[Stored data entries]
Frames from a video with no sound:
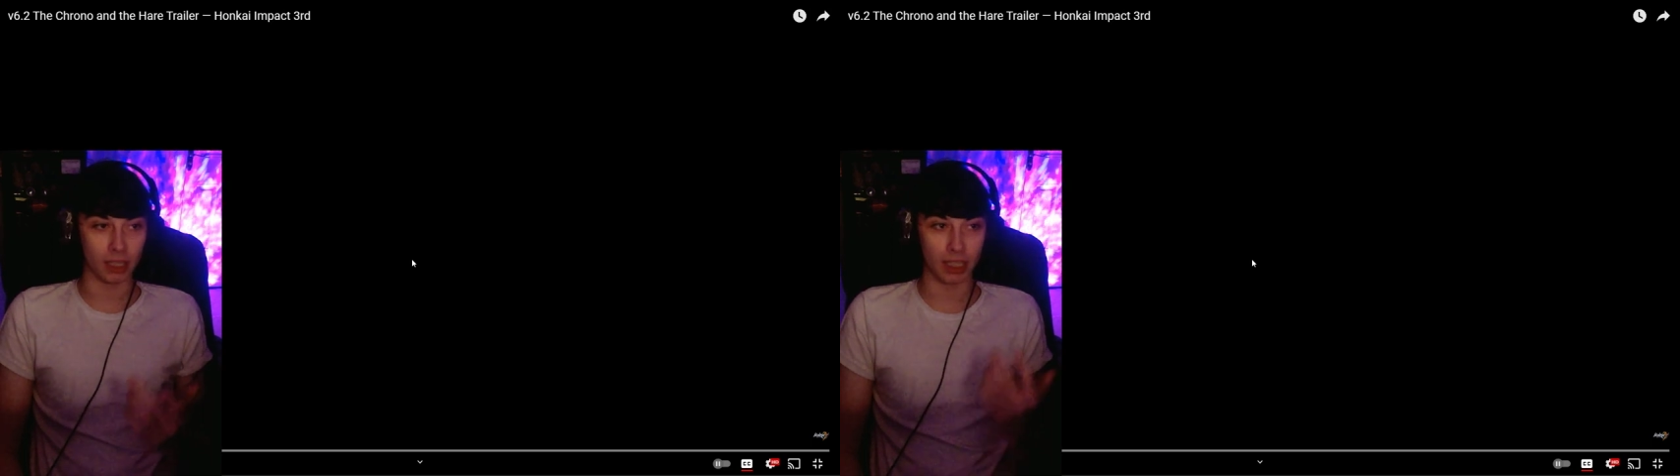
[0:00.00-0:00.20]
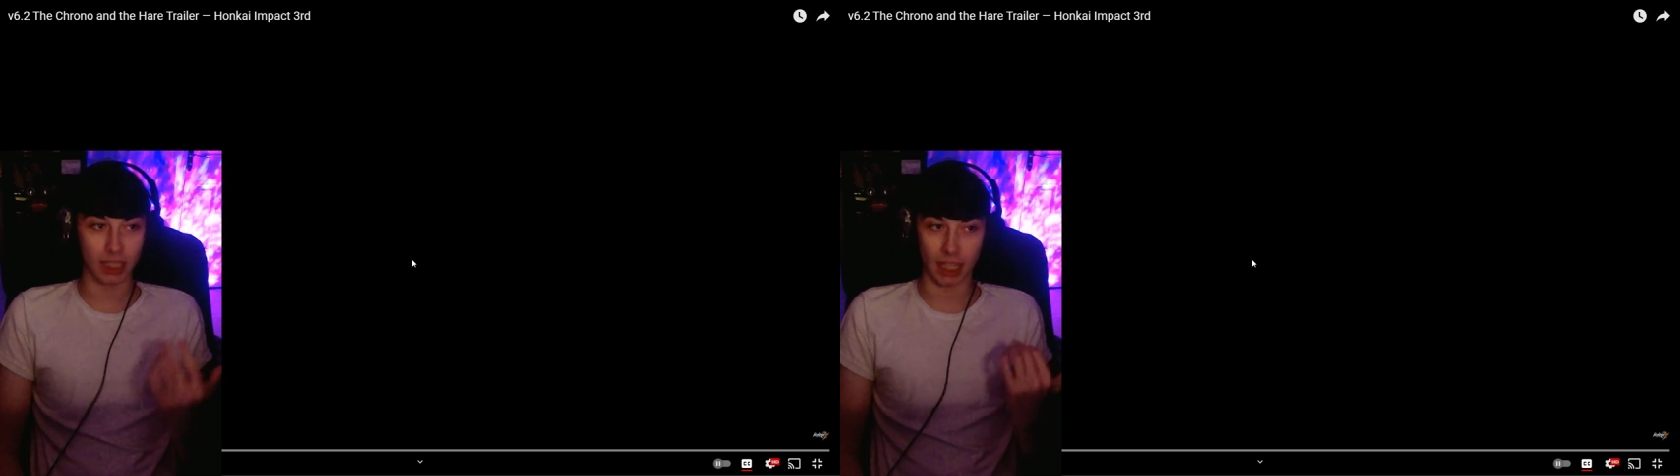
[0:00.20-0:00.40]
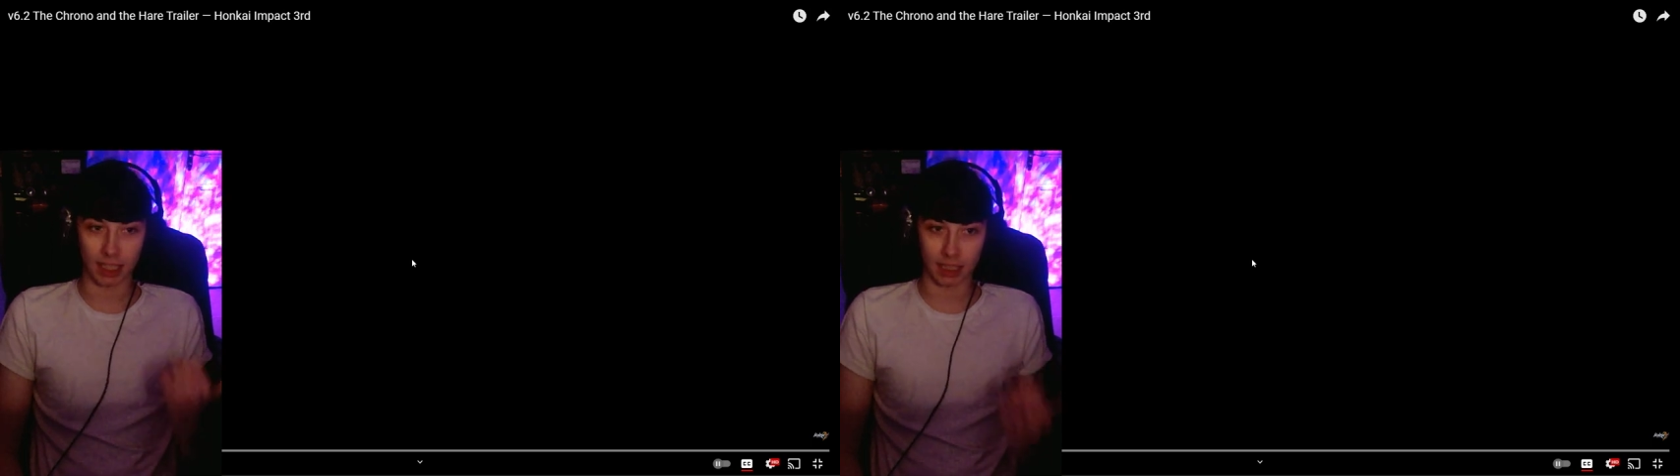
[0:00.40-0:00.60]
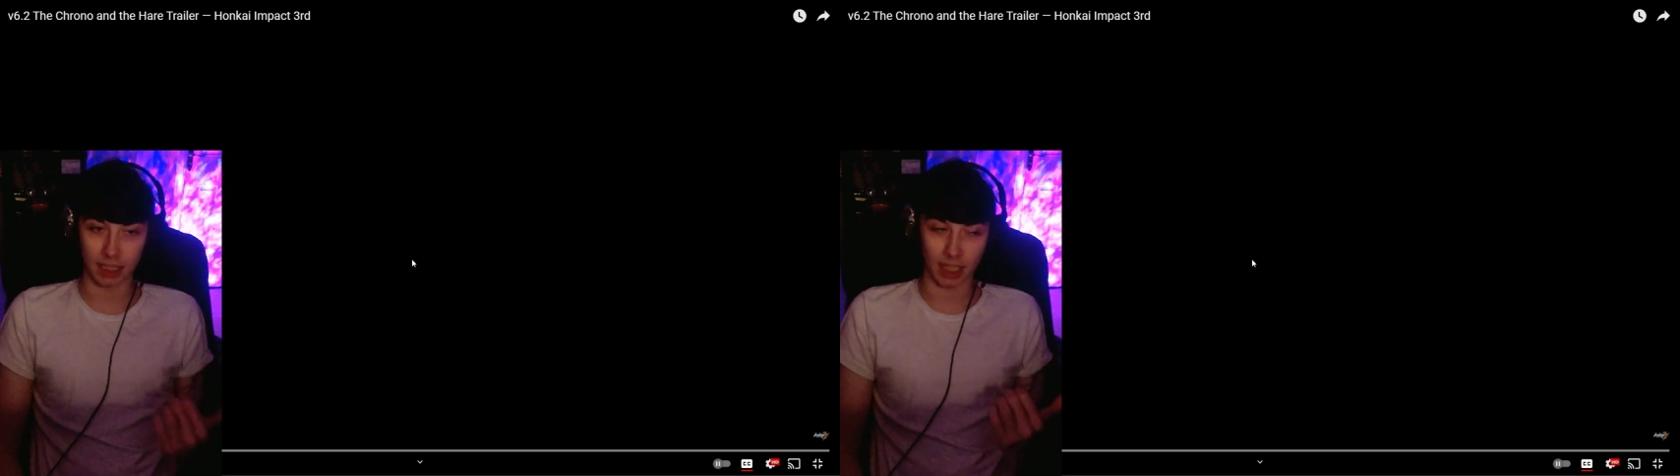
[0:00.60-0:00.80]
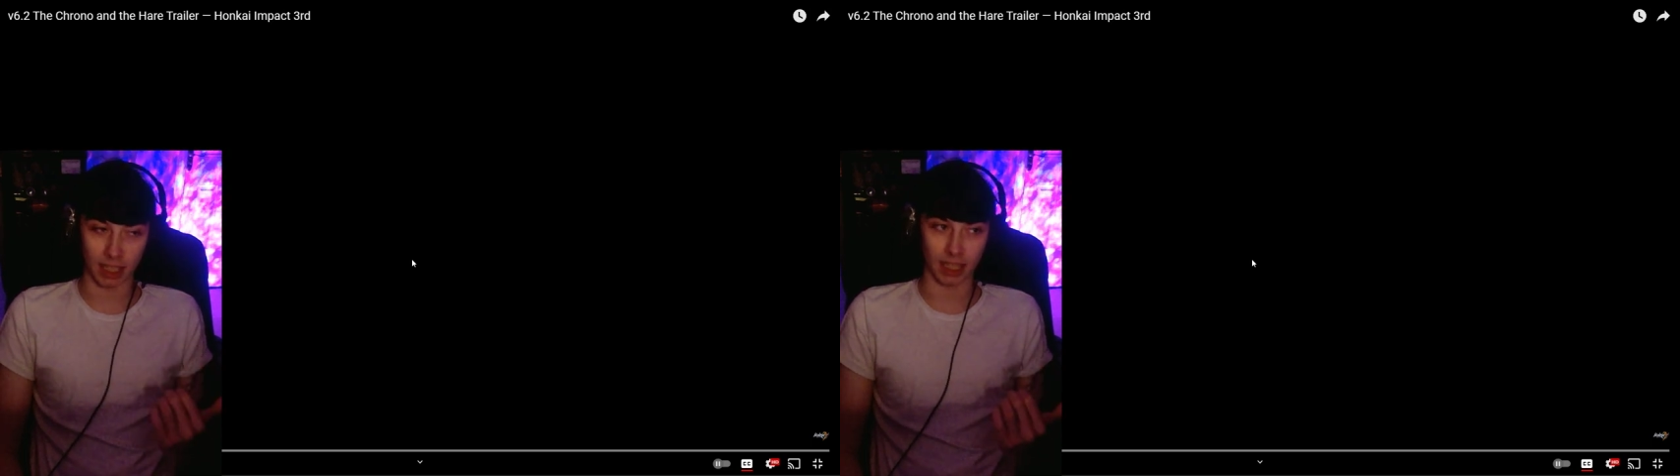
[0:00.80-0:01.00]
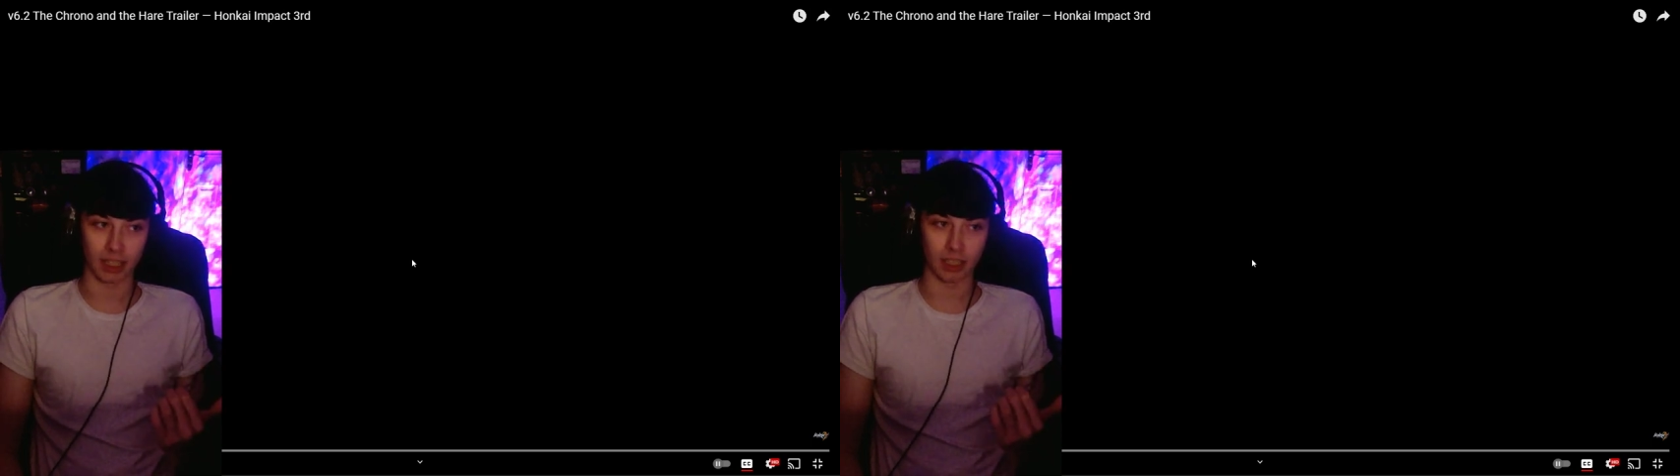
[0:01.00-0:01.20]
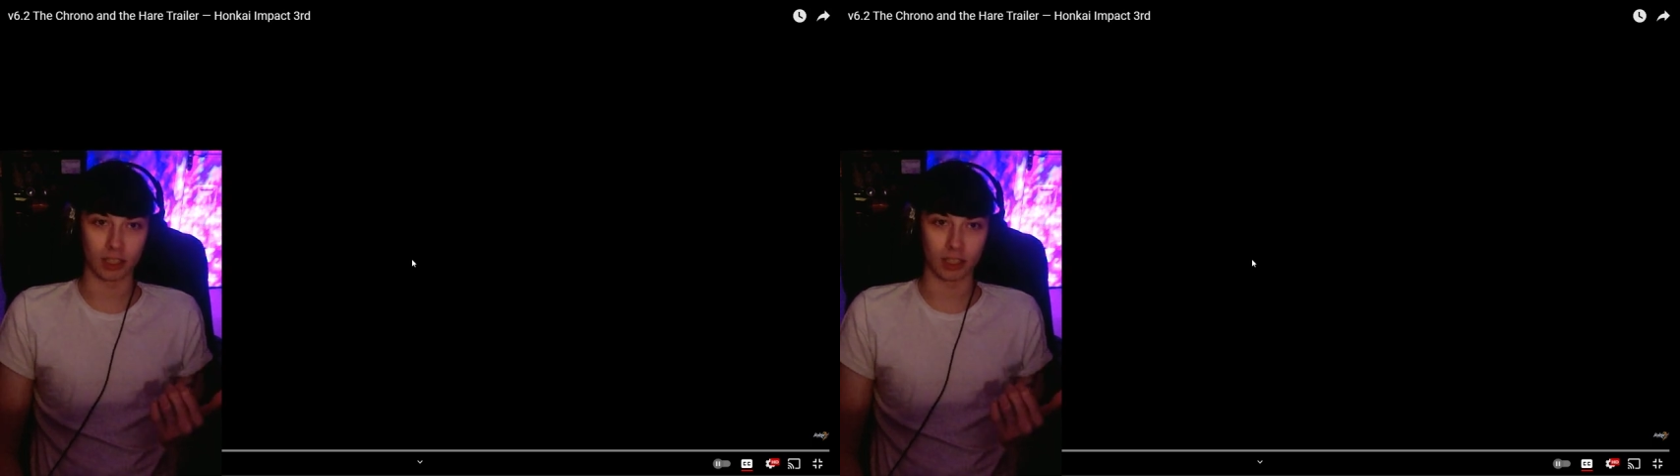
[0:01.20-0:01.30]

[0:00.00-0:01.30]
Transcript: yesterday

(Work order) Only the lines from the one containing "[0:00.80-0:01.00]" through the last line of the records above should be repeated, exactly and without pictures.

(Answer to the problem)
[0:00.80-0:01.00]
[0:01.00-0:01.20]
[0:01.20-0:01.30]

[0:00.00-0:01.30]
Transcript: yesterday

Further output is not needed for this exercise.